In one of his “My Answer” columns, Billy Graham replies to a correspondent who doesn’t see the need for organized religion:
Don’t make up your own ideas about God, but understand from the Bible who He really is, and commit your life to Christ.
“Don’t make up your own ideas” – this is Billy Graham’s advice to the seeker. Instead, presumably, we should read the Bible and believe exactly what it says, without bringing any of our own imagination or independent thought to the subject.
My friend Erich Vieth at Dangerous Intersection had a similar experience visiting an evangelical megachurch:
“A good way to get into heresy is to read books about religion other than the Bible. Don’t do this! Any book beyond the Bible is false. Everything in the Bible is true.”

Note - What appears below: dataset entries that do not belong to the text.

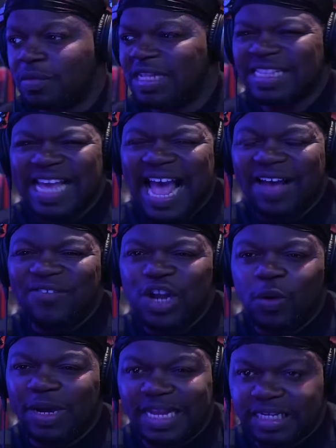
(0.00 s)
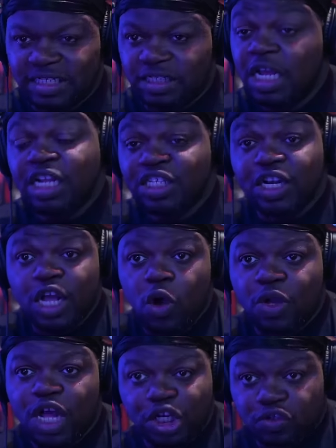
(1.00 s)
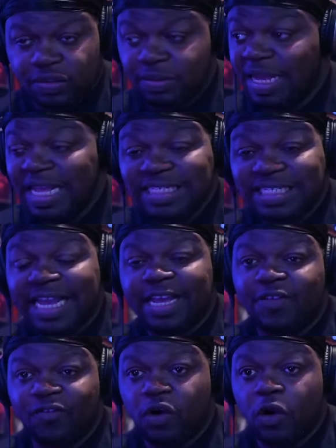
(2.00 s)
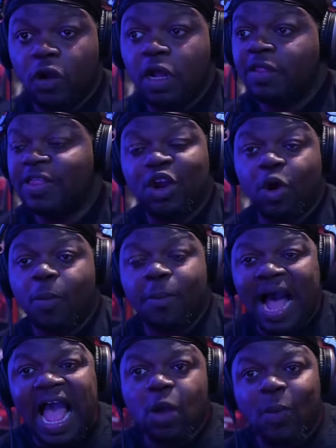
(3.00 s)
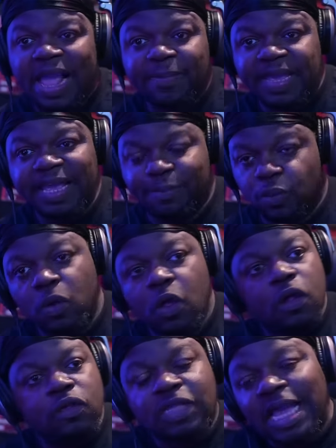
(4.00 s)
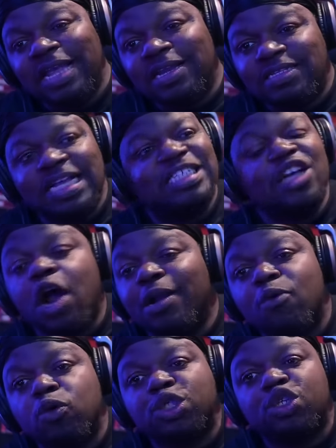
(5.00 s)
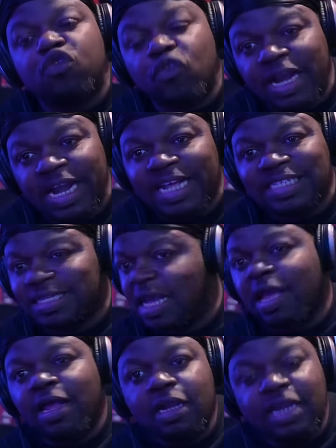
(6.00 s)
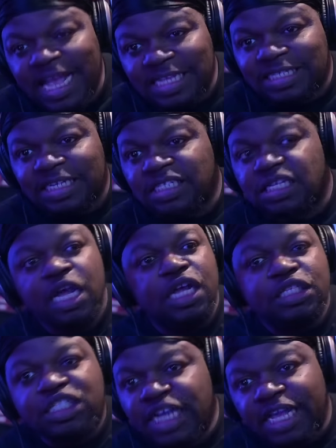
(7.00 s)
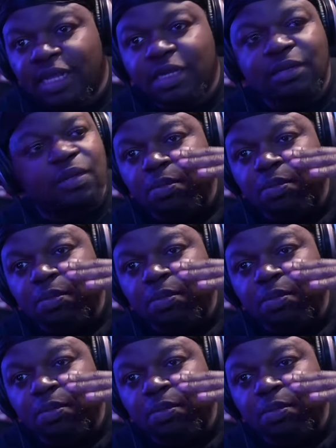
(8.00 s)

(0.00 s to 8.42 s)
they have no allegiance to their own country. Second of all, they don't mind white people. They these are the most grinningest, dancingest, chicken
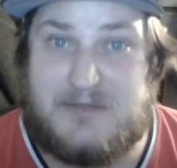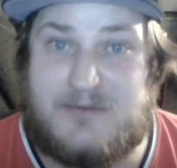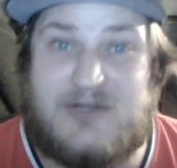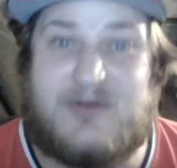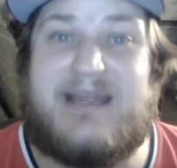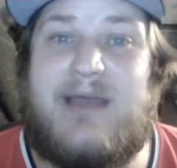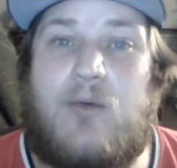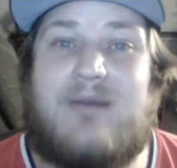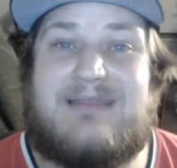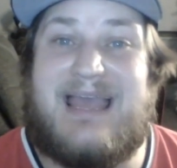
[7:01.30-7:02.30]
create
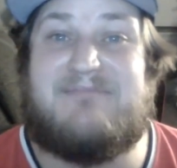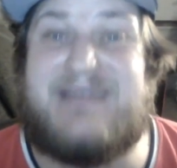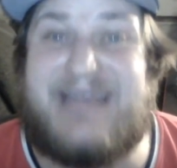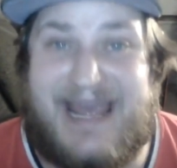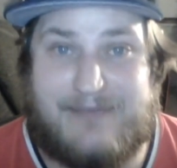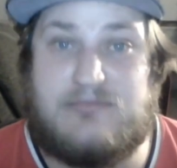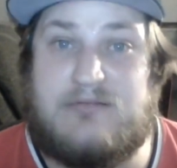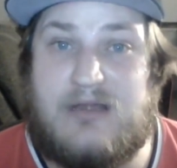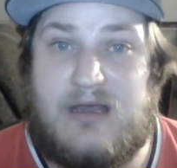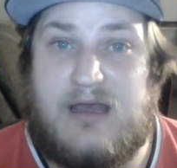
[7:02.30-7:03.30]
what they have become.
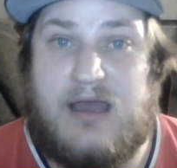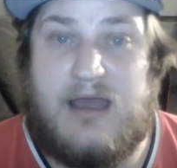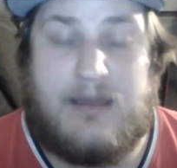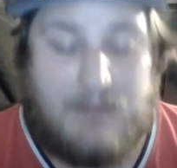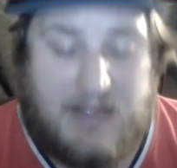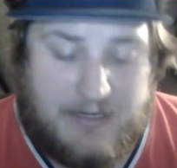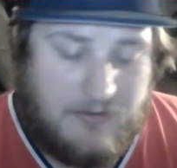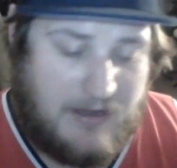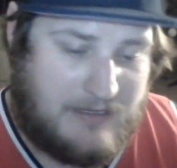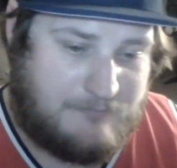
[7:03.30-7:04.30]

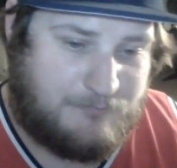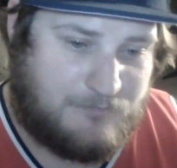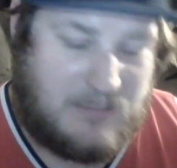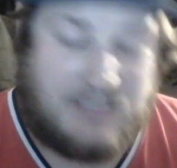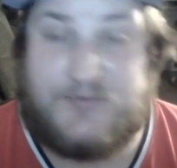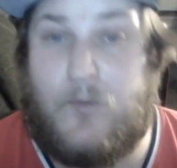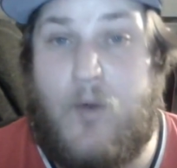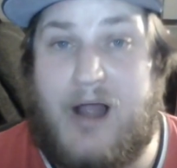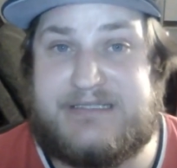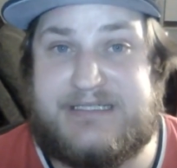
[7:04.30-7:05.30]
Anyway, thanks for
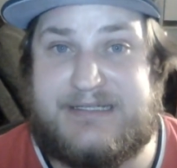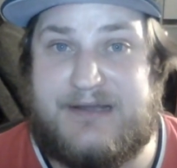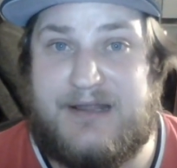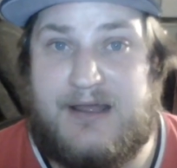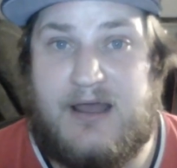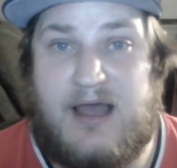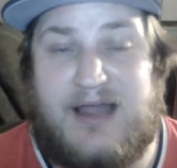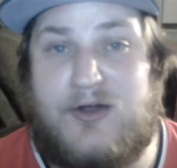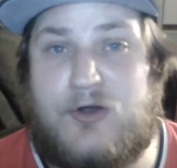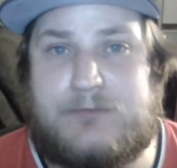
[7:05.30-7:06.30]
watching. I
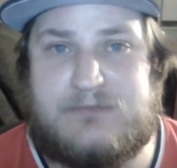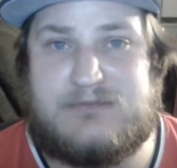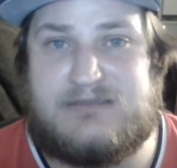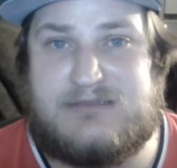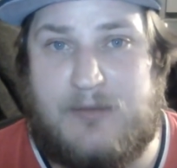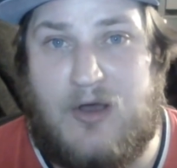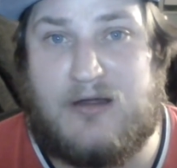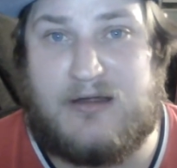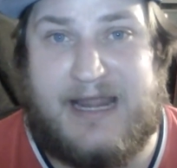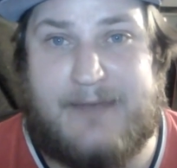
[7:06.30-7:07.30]
hope
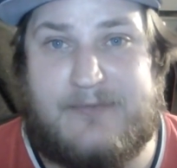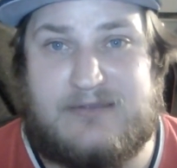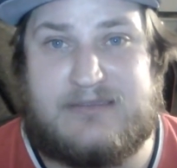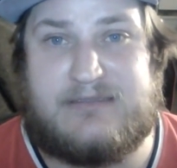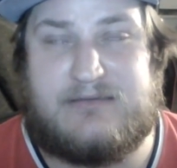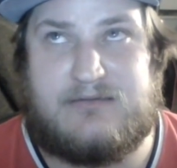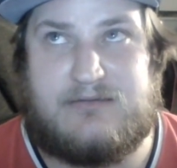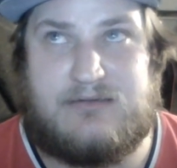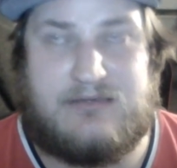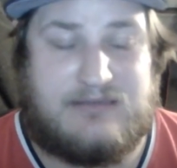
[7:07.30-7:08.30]
Damar Hamlin
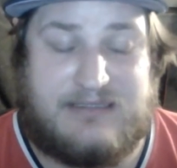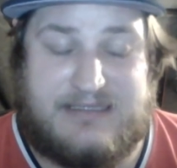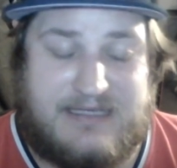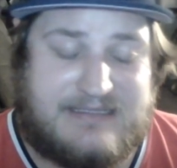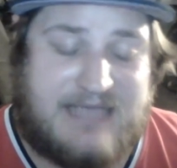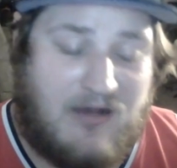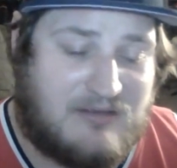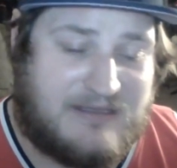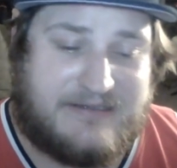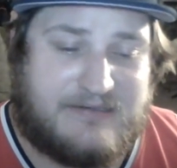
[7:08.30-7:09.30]
gets
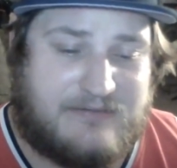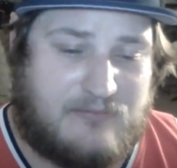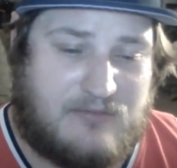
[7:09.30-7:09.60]
healthy,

The Roman Catholic church, of course, has been one of the most reliable users of this tactic – with the added wrinkle that the church authorities are the only ones competent to interpret the Bible and tell lay believers what it really means. A Catholic commenter on this site put the point quite explicitly:
The Magisterium is also necessary. It is needed as a living and infallible authority to determine the authentic meaning of both Scripture and Tradition. Such a living authority is necessary to settle disputes concerning both Scripture and Tradition. Tradition and Scripture alone would be insufficient to guarantee the unity of the faith and of the Church, for violent disagreements could arise over the content of Tradition as well as of Scripture. There can be no private judgment either of Scripture or of Tradition.
My essay “Thoughts in Captivity” lists many more examples of this type, including apologists who proclaim that their holy scriptures should be believed over all contrary evidence and that believers do not need to know what outsiders are saying about their faith to know that it is not true.
All these warnings given by religious leaders to their followers, like the ones quoted above, center around the danger of independent thought. Making up your own mind, they proclaim, is a recipe for disaster (and the Bible agrees, in Proverbs 14:12). Instead, believers are repeatedly told that the only way to safety is to believe what has been handed down exactly as it has been handed down, and trust the religious authorities and texts to keep them on the safe path of orthodoxy. They must shut their minds and their eyes to all contrary evidence, all outside viewpoints, and believe regardless of what the facts or their own reason may tell them. The authorities, by definition, are infallible, and if you disagree with them the problem is with you.
As an atheist, I’m not surprised by this. This attitude, after all, is one of the surest signs of a false belief. The truth can endure limitless scrutiny; only false beliefs will crumble if looked at too closely. Thus, only the leaders of an incorrect belief system have reason to fear their followers investigating their beliefs and examining the alternatives. This is not to say that high-powered religious authorities know their faiths are false, but rather, there’s a Darwinian competition among memes: false beliefs which encourage their holders to question and debate them are unlikely to survive. False beliefs which try to discourage critical scrutiny by any means possible are much more likely to endure.
As atheists, by contrast, our mission should be to get people to make up their own minds, not tell them what to think. We are not the ones who have to warn people about the dangers of making up their own minds and coming to their own conclusions. Instead, we have a far better message: you can and should think for yourself. We all live in the same universe, and sufficiently diligent investigation will lead to the realization of its true nature – and that, unlike religious myths and wishful thinking, is a conclusion we can all agree on.